[TRY IT] The entries below must be copied exactly as they are.

Top of RECORDS TO USE

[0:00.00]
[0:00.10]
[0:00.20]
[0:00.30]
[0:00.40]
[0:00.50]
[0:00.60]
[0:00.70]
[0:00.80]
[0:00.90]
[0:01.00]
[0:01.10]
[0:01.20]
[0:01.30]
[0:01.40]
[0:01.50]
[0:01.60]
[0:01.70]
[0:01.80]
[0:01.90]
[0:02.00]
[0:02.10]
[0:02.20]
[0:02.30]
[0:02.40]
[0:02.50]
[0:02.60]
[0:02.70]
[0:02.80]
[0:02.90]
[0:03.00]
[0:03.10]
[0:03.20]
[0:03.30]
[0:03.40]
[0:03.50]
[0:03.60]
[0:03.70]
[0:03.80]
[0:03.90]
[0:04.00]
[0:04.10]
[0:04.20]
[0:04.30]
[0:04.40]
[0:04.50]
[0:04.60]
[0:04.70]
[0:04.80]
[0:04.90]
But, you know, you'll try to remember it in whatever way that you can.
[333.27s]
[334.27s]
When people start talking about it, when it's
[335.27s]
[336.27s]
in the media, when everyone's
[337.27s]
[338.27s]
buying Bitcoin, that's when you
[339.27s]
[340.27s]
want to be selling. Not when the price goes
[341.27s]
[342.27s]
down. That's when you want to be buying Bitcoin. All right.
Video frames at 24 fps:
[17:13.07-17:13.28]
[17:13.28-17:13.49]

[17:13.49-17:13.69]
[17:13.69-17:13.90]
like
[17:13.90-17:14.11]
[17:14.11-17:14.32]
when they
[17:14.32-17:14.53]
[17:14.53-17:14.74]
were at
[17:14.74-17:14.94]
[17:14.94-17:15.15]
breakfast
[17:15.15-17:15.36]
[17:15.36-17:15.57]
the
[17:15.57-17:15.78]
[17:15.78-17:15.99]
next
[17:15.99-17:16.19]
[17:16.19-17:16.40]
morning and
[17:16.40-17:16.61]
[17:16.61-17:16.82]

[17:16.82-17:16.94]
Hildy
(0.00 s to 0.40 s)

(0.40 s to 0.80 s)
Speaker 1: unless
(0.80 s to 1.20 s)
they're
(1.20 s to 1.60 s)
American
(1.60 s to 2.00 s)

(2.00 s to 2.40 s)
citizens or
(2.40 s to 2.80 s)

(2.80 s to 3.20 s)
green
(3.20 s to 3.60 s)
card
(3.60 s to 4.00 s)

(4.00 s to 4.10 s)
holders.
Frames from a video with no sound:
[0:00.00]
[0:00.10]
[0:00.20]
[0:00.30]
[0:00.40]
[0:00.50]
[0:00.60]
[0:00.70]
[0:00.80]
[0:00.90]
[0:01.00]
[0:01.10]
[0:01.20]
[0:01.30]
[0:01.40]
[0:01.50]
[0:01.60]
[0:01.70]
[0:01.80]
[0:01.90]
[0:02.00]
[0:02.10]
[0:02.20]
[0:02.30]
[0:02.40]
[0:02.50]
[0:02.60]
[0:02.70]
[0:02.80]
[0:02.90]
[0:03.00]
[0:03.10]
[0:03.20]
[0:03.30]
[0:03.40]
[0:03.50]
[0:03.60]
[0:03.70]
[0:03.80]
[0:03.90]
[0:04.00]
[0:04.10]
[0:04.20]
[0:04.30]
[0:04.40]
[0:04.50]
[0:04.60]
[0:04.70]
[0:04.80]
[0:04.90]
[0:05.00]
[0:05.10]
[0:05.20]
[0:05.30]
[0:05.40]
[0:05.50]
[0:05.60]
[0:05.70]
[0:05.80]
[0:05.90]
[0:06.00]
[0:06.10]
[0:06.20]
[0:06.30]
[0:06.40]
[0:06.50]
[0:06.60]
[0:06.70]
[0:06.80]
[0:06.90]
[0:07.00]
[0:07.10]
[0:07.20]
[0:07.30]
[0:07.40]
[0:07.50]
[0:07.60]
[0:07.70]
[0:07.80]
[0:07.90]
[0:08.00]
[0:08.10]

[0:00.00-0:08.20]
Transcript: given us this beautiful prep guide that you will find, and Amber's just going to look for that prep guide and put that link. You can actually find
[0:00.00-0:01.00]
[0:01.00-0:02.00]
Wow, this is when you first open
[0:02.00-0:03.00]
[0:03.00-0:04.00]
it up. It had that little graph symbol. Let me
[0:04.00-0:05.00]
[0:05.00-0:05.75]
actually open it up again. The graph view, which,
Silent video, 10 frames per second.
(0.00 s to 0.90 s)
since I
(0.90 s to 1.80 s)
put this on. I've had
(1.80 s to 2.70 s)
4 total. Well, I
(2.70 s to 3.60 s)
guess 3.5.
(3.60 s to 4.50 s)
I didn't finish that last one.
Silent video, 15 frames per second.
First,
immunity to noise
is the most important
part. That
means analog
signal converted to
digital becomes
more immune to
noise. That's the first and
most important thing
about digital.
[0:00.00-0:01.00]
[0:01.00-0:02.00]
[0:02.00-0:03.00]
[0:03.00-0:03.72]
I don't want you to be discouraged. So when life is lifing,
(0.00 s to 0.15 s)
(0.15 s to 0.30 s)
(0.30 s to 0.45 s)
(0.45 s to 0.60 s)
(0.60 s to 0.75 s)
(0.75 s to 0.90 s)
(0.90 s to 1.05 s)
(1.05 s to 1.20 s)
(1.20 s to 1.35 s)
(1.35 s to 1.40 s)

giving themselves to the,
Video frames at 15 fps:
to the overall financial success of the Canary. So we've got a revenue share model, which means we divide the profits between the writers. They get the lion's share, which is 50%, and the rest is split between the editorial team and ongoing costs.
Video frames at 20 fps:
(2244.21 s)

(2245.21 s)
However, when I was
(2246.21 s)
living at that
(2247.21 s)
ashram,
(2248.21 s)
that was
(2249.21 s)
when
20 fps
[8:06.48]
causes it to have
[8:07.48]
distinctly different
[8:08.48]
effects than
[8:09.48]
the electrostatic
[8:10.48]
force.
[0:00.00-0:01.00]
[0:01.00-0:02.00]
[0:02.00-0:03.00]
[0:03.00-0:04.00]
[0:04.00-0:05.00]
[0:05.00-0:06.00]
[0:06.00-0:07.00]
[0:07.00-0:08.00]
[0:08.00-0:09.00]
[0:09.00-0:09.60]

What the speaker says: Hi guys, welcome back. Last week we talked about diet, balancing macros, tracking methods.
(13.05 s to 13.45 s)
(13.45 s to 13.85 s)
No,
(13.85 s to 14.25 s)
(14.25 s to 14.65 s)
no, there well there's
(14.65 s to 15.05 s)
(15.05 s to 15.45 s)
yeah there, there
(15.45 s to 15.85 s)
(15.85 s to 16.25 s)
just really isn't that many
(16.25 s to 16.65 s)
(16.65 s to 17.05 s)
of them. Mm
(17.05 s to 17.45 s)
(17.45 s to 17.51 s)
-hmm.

Bottom of RECORDS TO USE

[RESPONSE]
[0:00.00]
[0:00.10]
[0:00.20]
[0:00.30]
[0:00.40]
[0:00.50]
[0:00.60]
[0:00.70]
[0:00.80]
[0:00.90]
[0:01.00]
[0:01.10]
[0:01.20]
[0:01.30]
[0:01.40]
[0:01.50]
[0:01.60]
[0:01.70]
[0:01.80]
[0:01.90]
[0:02.00]
[0:02.10]
[0:02.20]
[0:02.30]
[0:02.40]
[0:02.50]
[0:02.60]
[0:02.70]
[0:02.80]
[0:02.90]
[0:03.00]
[0:03.10]
[0:03.20]
[0:03.30]
[0:03.40]
[0:03.50]
[0:03.60]
[0:03.70]
[0:03.80]
[0:03.90]
[0:04.00]
[0:04.10]
[0:04.20]
[0:04.30]
[0:04.40]
[0:04.50]
[0:04.60]
[0:04.70]
[0:04.80]
[0:04.90]
But, you know, you'll try to remember it in whatever way that you can.
[333.27s]
[334.27s]
When people start talking about it, when it's
[335.27s]
[336.27s]
in the media, when everyone's
[337.27s]
[338.27s]
buying Bitcoin, that's when you
[339.27s]
[340.27s]
want to be selling. Not when the price goes
[341.27s]
[342.27s]
down. That's when you want to be buying Bitcoin. All right.
Video frames at 24 fps:
[17:13.07-17:13.28]
[17:13.28-17:13.49]

[17:13.49-17:13.69]
[17:13.69-17:13.90]
like
[17:13.90-17:14.11]
[17:14.11-17:14.32]
when they
[17:14.32-17:14.53]
[17:14.53-17:14.74]
were at
[17:14.74-17:14.94]
[17:14.94-17:15.15]
breakfast
[17:15.15-17:15.36]
[17:15.36-17:15.57]
the
[17:15.57-17:15.78]
[17:15.78-17:15.99]
next
[17:15.99-17:16.19]
[17:16.19-17:16.40]
morning and
[17:16.40-17:16.61]
[17:16.61-17:16.82]

[17:16.82-17:16.94]
Hildy
(0.00 s to 0.40 s)

(0.40 s to 0.80 s)
Speaker 1: unless
(0.80 s to 1.20 s)
they're
(1.20 s to 1.60 s)
American
(1.60 s to 2.00 s)

(2.00 s to 2.40 s)
citizens or
(2.40 s to 2.80 s)

(2.80 s to 3.20 s)
green
(3.20 s to 3.60 s)
card
(3.60 s to 4.00 s)

(4.00 s to 4.10 s)
holders.
Frames from a video with no sound:
[0:00.00]
[0:00.10]
[0:00.20]
[0:00.30]
[0:00.40]
[0:00.50]
[0:00.60]
[0:00.70]
[0:00.80]
[0:00.90]
[0:01.00]
[0:01.10]
[0:01.20]
[0:01.30]
[0:01.40]
[0:01.50]
[0:01.60]
[0:01.70]
[0:01.80]
[0:01.90]
[0:02.00]
[0:02.10]
[0:02.20]
[0:02.30]
[0:02.40]
[0:02.50]
[0:02.60]
[0:02.70]
[0:02.80]
[0:02.90]
[0:03.00]
[0:03.10]
[0:03.20]
[0:03.30]
[0:03.40]
[0:03.50]
[0:03.60]
[0:03.70]
[0:03.80]
[0:03.90]
[0:04.00]
[0:04.10]
[0:04.20]
[0:04.30]
[0:04.40]
[0:04.50]
[0:04.60]
[0:04.70]
[0:04.80]
[0:04.90]
[0:05.00]
[0:05.10]
[0:05.20]
[0:05.30]
[0:05.40]
[0:05.50]
[0:05.60]
[0:05.70]
[0:05.80]
[0:05.90]
[0:06.00]
[0:06.10]
[0:06.20]
[0:06.30]
[0:06.40]
[0:06.50]
[0:06.60]
[0:06.70]
[0:06.80]
[0:06.90]
[0:07.00]
[0:07.10]
[0:07.20]
[0:07.30]
[0:07.40]
[0:07.50]
[0:07.60]
[0:07.70]
[0:07.80]
[0:07.90]
[0:08.00]
[0:08.10]

[0:00.00-0:08.20]
Transcript: given us this beautiful prep guide that you will find, and Amber's just going to look for that prep guide and put that link. You can actually find
[0:00.00-0:01.00]
[0:01.00-0:02.00]
Wow, this is when you first open
[0:02.00-0:03.00]
[0:03.00-0:04.00]
it up. It had that little graph symbol. Let me
[0:04.00-0:05.00]
[0:05.00-0:05.75]
actually open it up again. The graph view, which,
Silent video, 10 frames per second.
(0.00 s to 0.90 s)
since I
(0.90 s to 1.80 s)
put this on. I've had
(1.80 s to 2.70 s)
4 total. Well, I
(2.70 s to 3.60 s)
guess 3.5.
(3.60 s to 4.50 s)
I didn't finish that last one.
Silent video, 15 frames per second.
First,
immunity to noise
is the most important
part. That
means analog
signal converted to
digital becomes
more immune to
noise. That's the first and
most important thing
about digital.
[0:00.00-0:01.00]
[0:01.00-0:02.00]
[0:02.00-0:03.00]
[0:03.00-0:03.72]
I don't want you to be discouraged. So when life is lifing,
(0.00 s to 0.15 s)
(0.15 s to 0.30 s)
(0.30 s to 0.45 s)
(0.45 s to 0.60 s)
(0.60 s to 0.75 s)
(0.75 s to 0.90 s)
(0.90 s to 1.05 s)
(1.05 s to 1.20 s)
(1.20 s to 1.35 s)
(1.35 s to 1.40 s)

giving themselves to the,
Video frames at 15 fps:
to the overall financial success of the Canary. So we've got a revenue share model, which means we divide the profits between the writers. They get the lion's share, which is 50%, and the rest is split between the editorial team and ongoing costs.
Video frames at 20 fps:
(2244.21 s)

(2245.21 s)
However, when I was
(2246.21 s)
living at that
(2247.21 s)
ashram,
(2248.21 s)
that was
(2249.21 s)
when
20 fps
[8:06.48]
causes it to have
[8:07.48]
distinctly different
[8:08.48]
effects than
[8:09.48]
the electrostatic
[8:10.48]
force.
[0:00.00-0:01.00]
[0:01.00-0:02.00]
[0:02.00-0:03.00]
[0:03.00-0:04.00]
[0:04.00-0:05.00]
[0:05.00-0:06.00]
[0:06.00-0:07.00]
[0:07.00-0:08.00]
[0:08.00-0:09.00]
[0:09.00-0:09.60]

What the speaker says: Hi guys, welcome back. Last week we talked about diet, balancing macros, tracking methods.
(13.05 s to 13.45 s)
(13.45 s to 13.85 s)
No,
(13.85 s to 14.25 s)
(14.25 s to 14.65 s)
no, there well there's
(14.65 s to 15.05 s)
(15.05 s to 15.45 s)
yeah there, there
(15.45 s to 15.85 s)
(15.85 s to 16.25 s)
just really isn't that many
(16.25 s to 16.65 s)
(16.65 s to 17.05 s)
of them. Mm
(17.05 s to 17.45 s)
(17.45 s to 17.51 s)
-hmm.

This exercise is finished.